Electronic contracts constitute “chattel paper” under the Uniform Commercial Code (UCC); and, the UCC allows chattel paper to be collateral to secure the repayment of debt. So, just as finance companies and credit sellers often take a security interest in consumer goods to help secure repayment by their consumer/customers, the lenders to finance companies and credit sellers take a security interest in the notes and installment sales contracts to help secure repayment of loans to their borrower—the consumer finance company or credit seller.

Now comes the fun part.

When the chattel paper (the promissory note or installment sales contract) is tangible, it is easy enough for the lender to either take physical possession of the paper contract, or otherwise place a restrictive statement on the paper contract indicating the security interest of the lender in the chattel paper. But, what about when there is no tangible paper—when the transaction creating the chattel paper is in electronic format?

In this scenario the concept of “perfection by control” comes into the picture. Under the UCC, “control” of the chattel paper is required to establish perfection of the security interest for the purposes of Article 9 of the UCC. I discussed “perfection” in a blog here.

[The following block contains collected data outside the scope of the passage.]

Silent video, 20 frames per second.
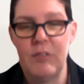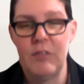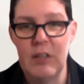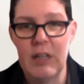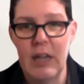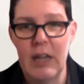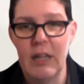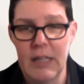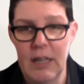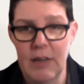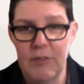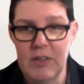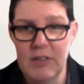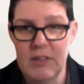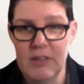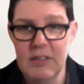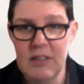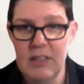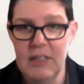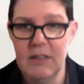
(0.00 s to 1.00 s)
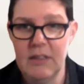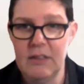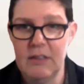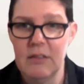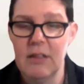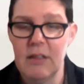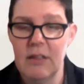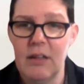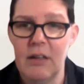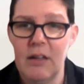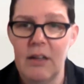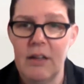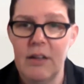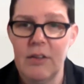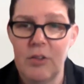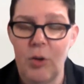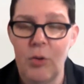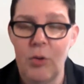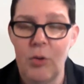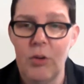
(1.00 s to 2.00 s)
the FDA and the FTC that
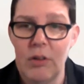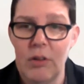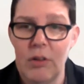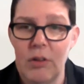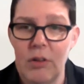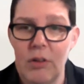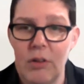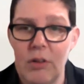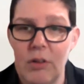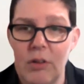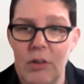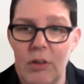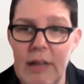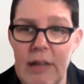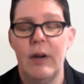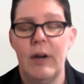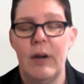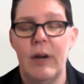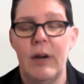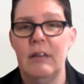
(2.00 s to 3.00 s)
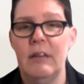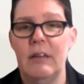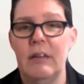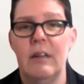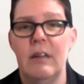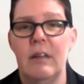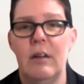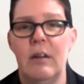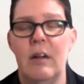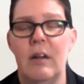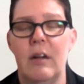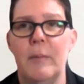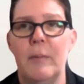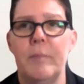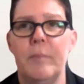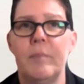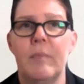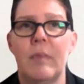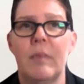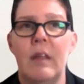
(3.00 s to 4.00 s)
don't allow that, right?
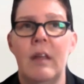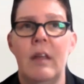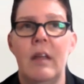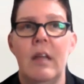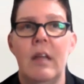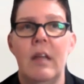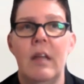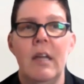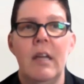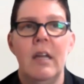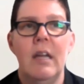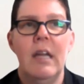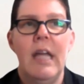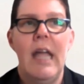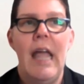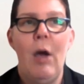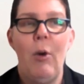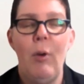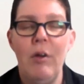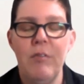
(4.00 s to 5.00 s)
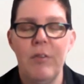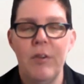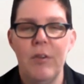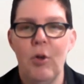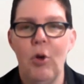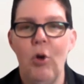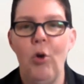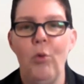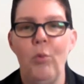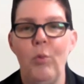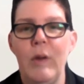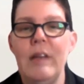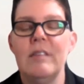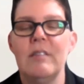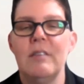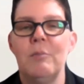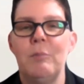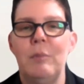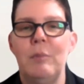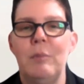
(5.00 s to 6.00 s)
Um, However, the whole
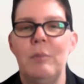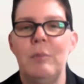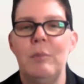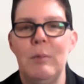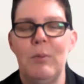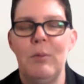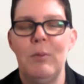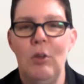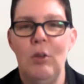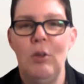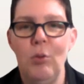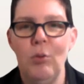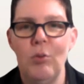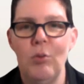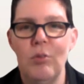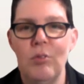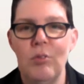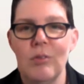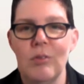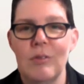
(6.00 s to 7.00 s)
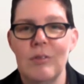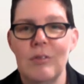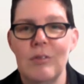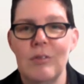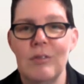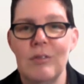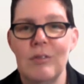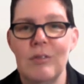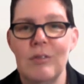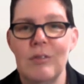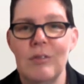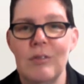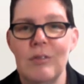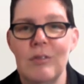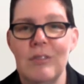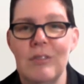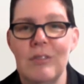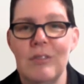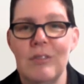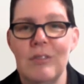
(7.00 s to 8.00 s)
reason people use
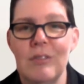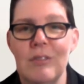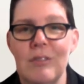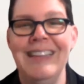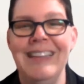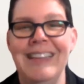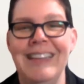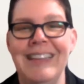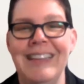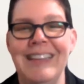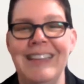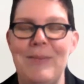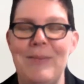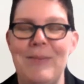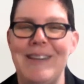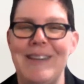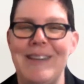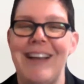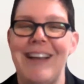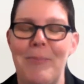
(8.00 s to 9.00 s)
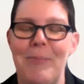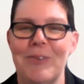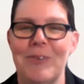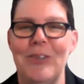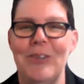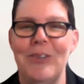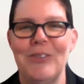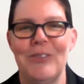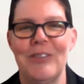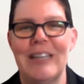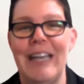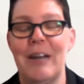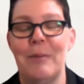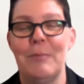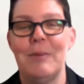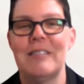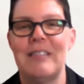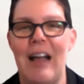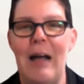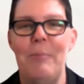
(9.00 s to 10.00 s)
CBD topicals or
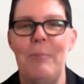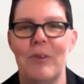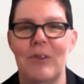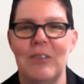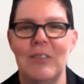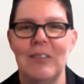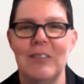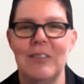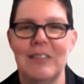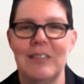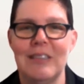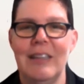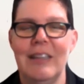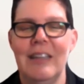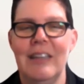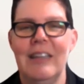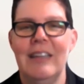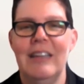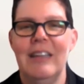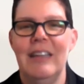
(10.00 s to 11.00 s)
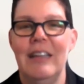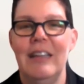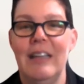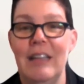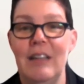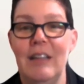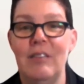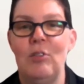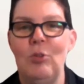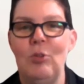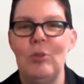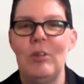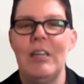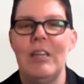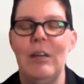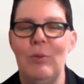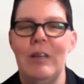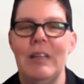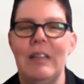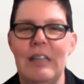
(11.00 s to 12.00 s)
cannabis topicals is to
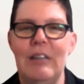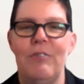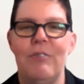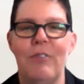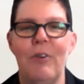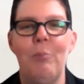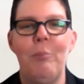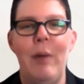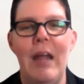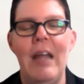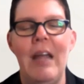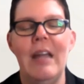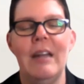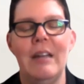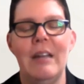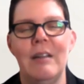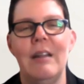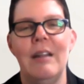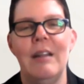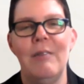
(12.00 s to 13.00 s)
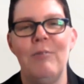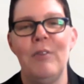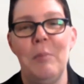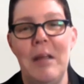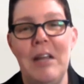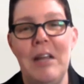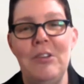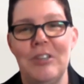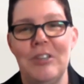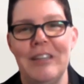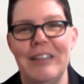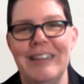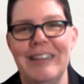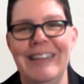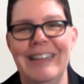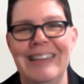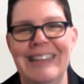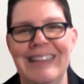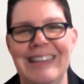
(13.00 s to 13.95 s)
get relief from pain and inflammation.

Accordingly, the lender to the creditor wants to perfect its interest in the chattel paper; and it accomplishes the same in the electronic format, by having the finance company or credit seller enter into a control agreement with a company that agrees to “control” or hold the electronic collateral in a custodianship or bailment relationship. This relationship is established by a control agreement. That agreement allows the flexibility that the creditor needs to deal with its customers, while at the same time completing the perfection of its lender’s security interest in the electronic contracts that serve as collateral.

Interestingly, the control agreement for electronic contracts often refers to the custodian as an “electronic vault provider,” and the holding of the electronic contracts as being placed in an “electronic vault.”